→ **Your objective**
Extract the full listing verbatim and drop any pictures from your copy.

################

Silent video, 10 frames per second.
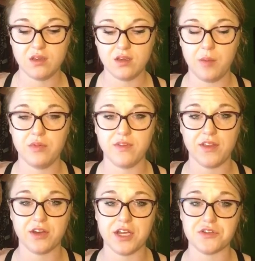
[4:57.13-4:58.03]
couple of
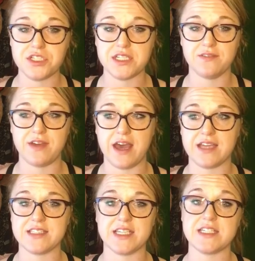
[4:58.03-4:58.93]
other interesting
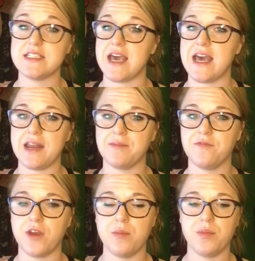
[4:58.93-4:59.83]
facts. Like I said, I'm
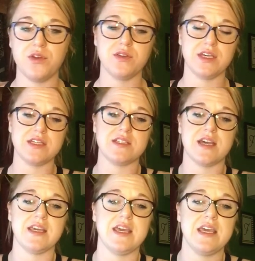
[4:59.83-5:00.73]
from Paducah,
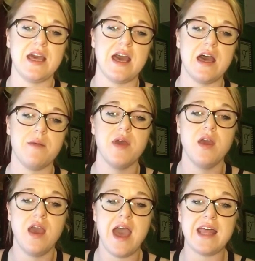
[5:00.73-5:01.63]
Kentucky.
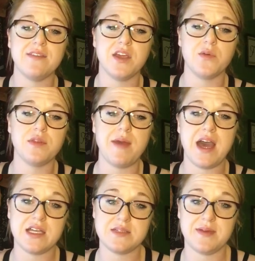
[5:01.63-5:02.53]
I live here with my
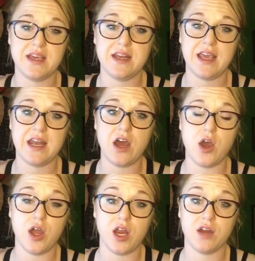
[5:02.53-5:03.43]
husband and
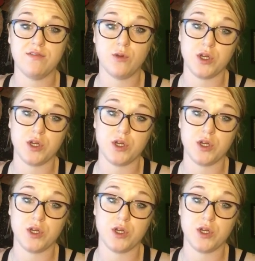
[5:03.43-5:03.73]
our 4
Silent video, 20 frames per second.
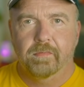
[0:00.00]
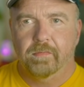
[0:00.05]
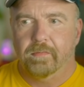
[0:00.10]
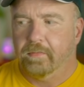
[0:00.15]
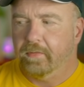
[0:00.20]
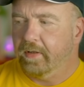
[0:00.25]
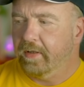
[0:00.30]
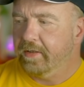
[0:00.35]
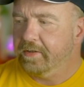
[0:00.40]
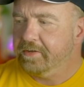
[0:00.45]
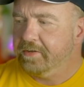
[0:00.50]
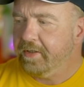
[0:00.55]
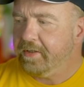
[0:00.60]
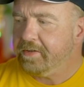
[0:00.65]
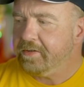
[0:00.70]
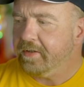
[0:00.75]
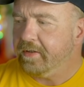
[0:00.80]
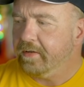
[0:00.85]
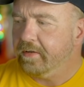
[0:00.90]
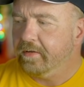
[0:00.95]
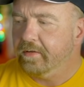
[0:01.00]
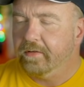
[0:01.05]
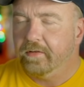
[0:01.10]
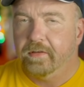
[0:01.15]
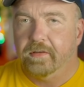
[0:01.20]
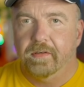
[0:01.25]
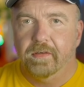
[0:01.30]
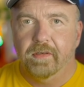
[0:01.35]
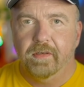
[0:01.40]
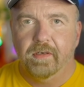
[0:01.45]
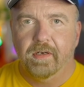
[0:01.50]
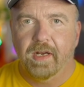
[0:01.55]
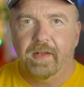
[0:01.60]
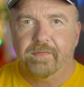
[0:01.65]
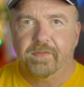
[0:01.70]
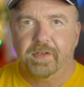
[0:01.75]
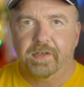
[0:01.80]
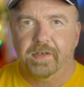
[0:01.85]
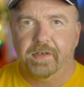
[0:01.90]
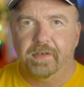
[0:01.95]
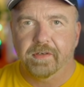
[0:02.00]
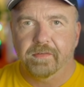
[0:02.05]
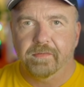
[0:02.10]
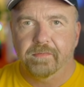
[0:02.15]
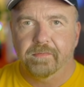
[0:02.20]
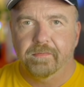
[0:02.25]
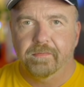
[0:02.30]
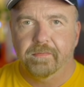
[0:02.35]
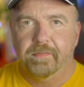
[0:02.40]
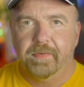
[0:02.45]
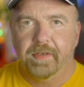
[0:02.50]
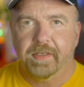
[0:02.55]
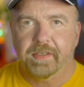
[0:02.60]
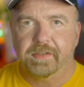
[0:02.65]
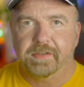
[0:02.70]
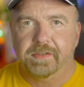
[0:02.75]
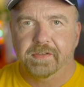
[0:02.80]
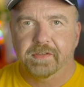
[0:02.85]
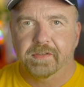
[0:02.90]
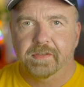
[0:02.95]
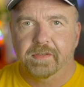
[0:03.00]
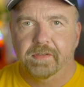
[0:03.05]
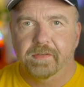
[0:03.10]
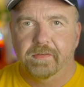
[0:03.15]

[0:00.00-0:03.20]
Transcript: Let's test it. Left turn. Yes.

################

→ **Answer space**
Silent video, 10 frames per second.
[4:57.13-4:58.03]
couple of
[4:58.03-4:58.93]
other interesting
[4:58.93-4:59.83]
facts. Like I said, I'm
[4:59.83-5:00.73]
from Paducah,
[5:00.73-5:01.63]
Kentucky.
[5:01.63-5:02.53]
I live here with my
[5:02.53-5:03.43]
husband and
[5:03.43-5:03.73]
our 4
Silent video, 20 frames per second.
[0:00.00]
[0:00.05]
[0:00.10]
[0:00.15]
[0:00.20]
[0:00.25]
[0:00.30]
[0:00.35]
[0:00.40]
[0:00.45]
[0:00.50]
[0:00.55]
[0:00.60]
[0:00.65]
[0:00.70]
[0:00.75]
[0:00.80]
[0:00.85]
[0:00.90]
[0:00.95]
[0:01.00]
[0:01.05]
[0:01.10]
[0:01.15]
[0:01.20]
[0:01.25]
[0:01.30]
[0:01.35]
[0:01.40]
[0:01.45]
[0:01.50]
[0:01.55]
[0:01.60]
[0:01.65]
[0:01.70]
[0:01.75]
[0:01.80]
[0:01.85]
[0:01.90]
[0:01.95]
[0:02.00]
[0:02.05]
[0:02.10]
[0:02.15]
[0:02.20]
[0:02.25]
[0:02.30]
[0:02.35]
[0:02.40]
[0:02.45]
[0:02.50]
[0:02.55]
[0:02.60]
[0:02.65]
[0:02.70]
[0:02.75]
[0:02.80]
[0:02.85]
[0:02.90]
[0:02.95]
[0:03.00]
[0:03.05]
[0:03.10]
[0:03.15]

[0:00.00-0:03.20]
Transcript: Let's test it. Left turn. Yes.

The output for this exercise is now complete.